I wish my name was Voyager 2...
So I could have the first encounter with Uranus. :)
Why are women and children evacuated first in a disaster?
So we can think about a solution in silence.
What hit the ground first, the feather or the depressed kid?
The feather, the rope was stopping the kid.
Do you want to know the most racist game? Chess. You wanna know why? Because they never let black go first.

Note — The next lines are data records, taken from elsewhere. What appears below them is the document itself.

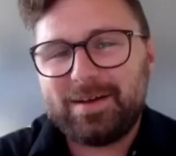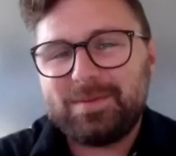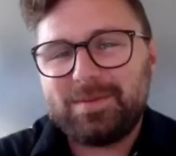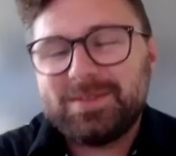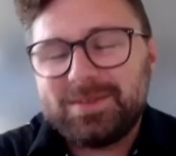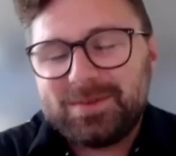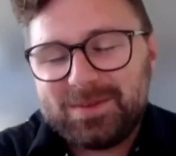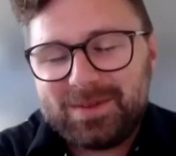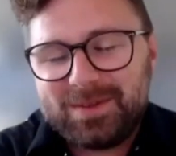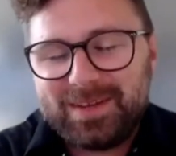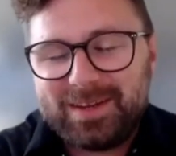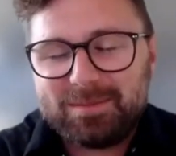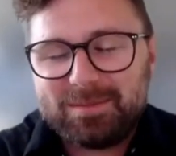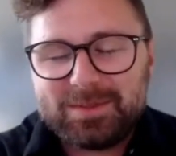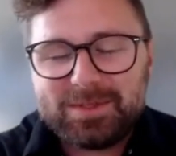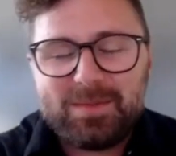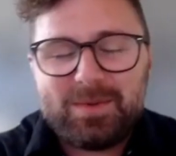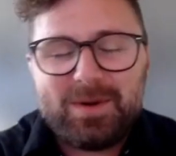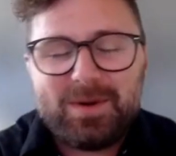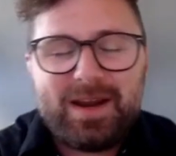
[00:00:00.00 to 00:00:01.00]
absolutely. I'm
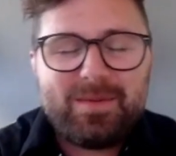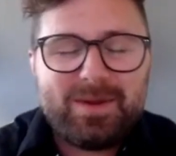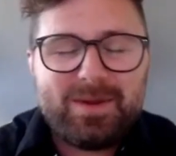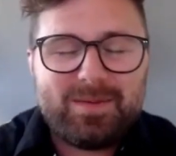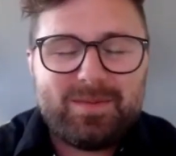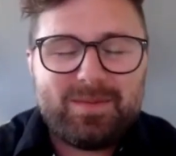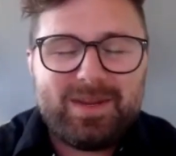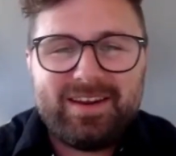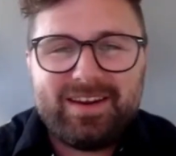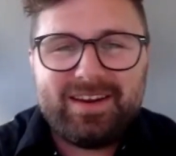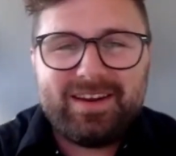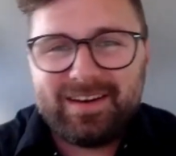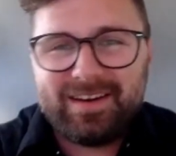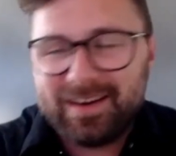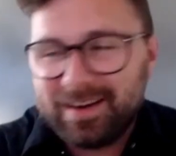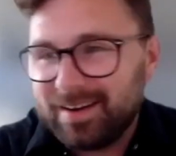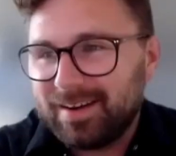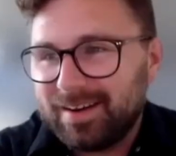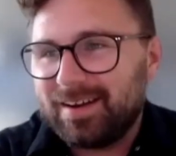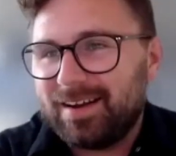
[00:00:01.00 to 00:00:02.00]
super happy to be here.
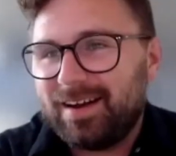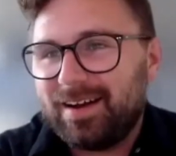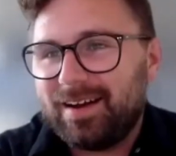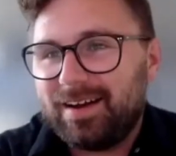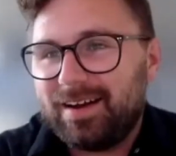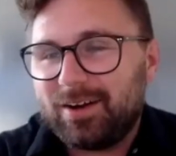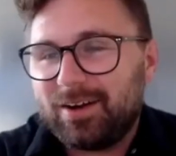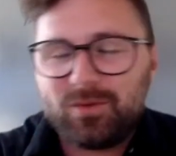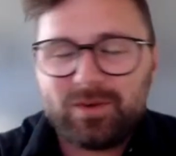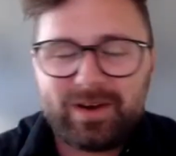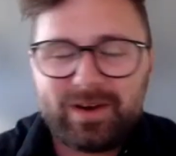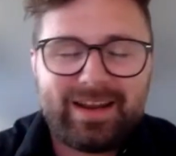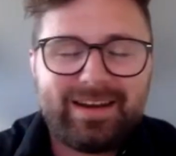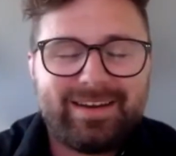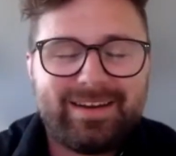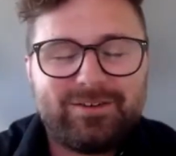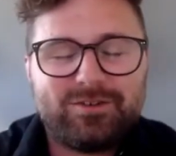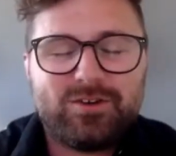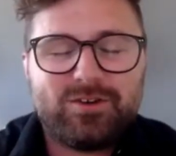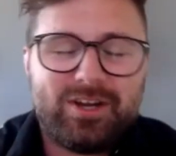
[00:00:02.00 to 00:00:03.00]
Grand
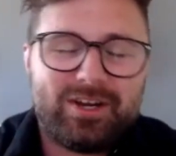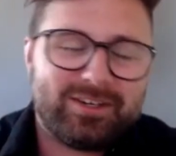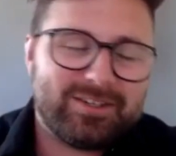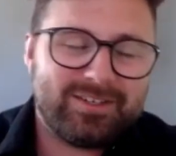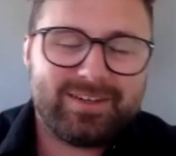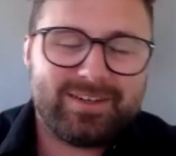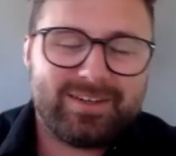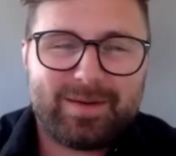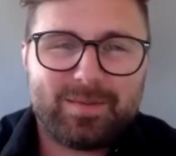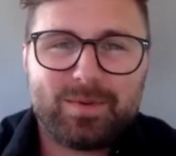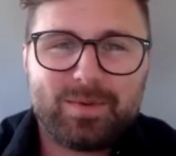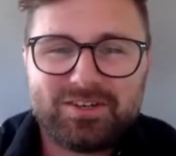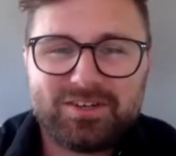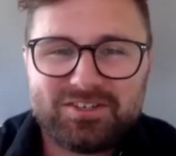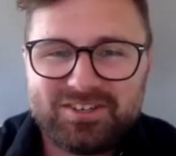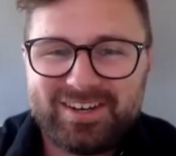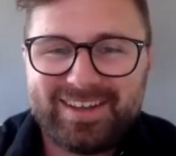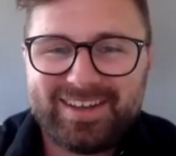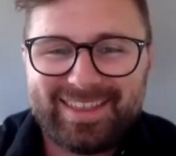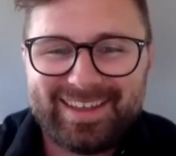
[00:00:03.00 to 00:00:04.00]
introduction. I
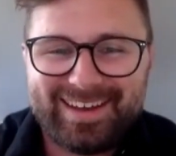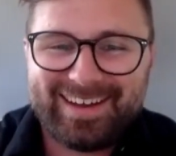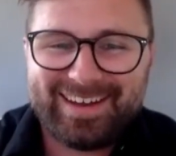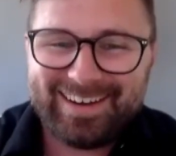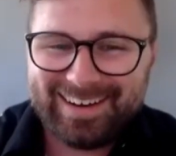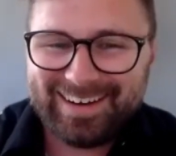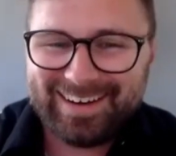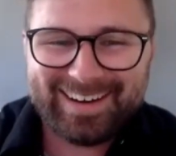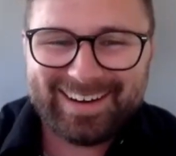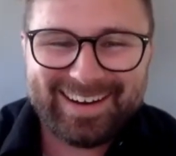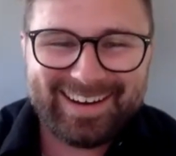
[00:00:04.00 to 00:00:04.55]
appreciate that.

I wonder why... lmao.
Why was Han Solo so suspicious when he put his penis inside Princess Leia for the first time?
Because it was Luke warm.
Chuck Norris lit a campfire, and humans saw the sun for the first time.
Three boys are playing on a slide when a genie appeared.

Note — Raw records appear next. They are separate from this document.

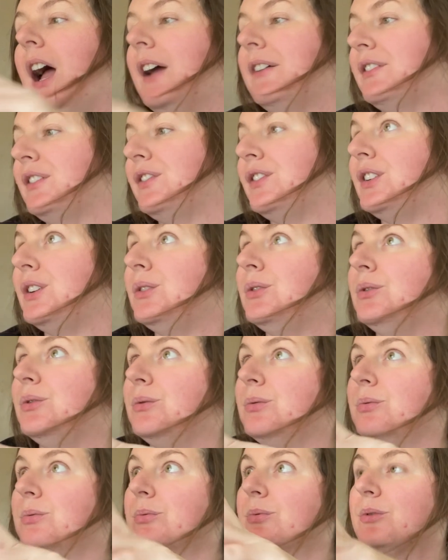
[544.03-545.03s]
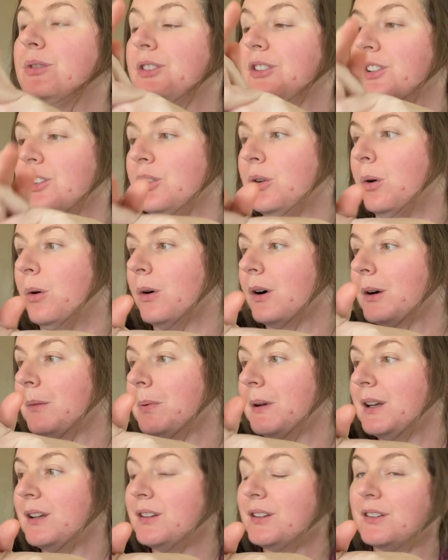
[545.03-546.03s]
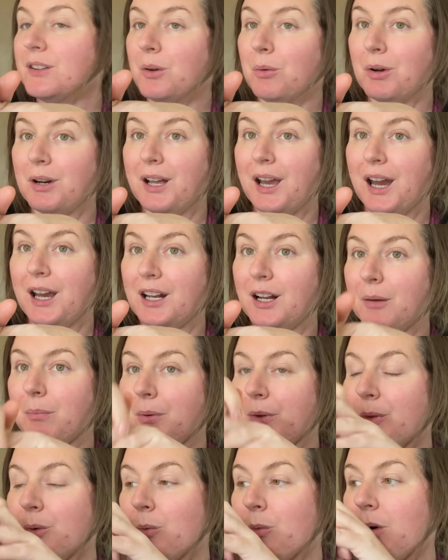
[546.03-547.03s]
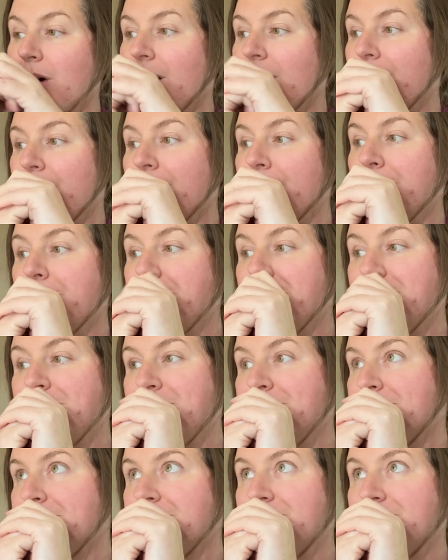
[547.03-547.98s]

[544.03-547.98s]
have a few decor pieces I wanna hang up on the wall,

The genie says, "Whatever you shout when you go down the slide, I will grant you a bucket full of."
The first boy goes down the slide shouting, "diamonds!", and he gets a bucket of diamonds.
The second boy goes down the slide and shouts, "gold!", and gets a bucket of gold.
The third boy, who never listens or pays attention, goes down the slide and shouts "weeeeeeee!"
My uncle got sued from NASA the other day. He claimed to be the first one to enter Uranus.
Did you hear about the gay choirboy?
He choked on his first hymn.
I got fired from my paramedic job on the first day. I told an eight-year-old who lost his leg in a car accident to "walk it off."
Four men were asked if they could have something with their cousin for €500.
The first replied: "For 500€? Of course!"
The second said: "I'd do it for free!"
The third replied: "I would even give her 200€!"
The fourth replied: "With my ex? Never!"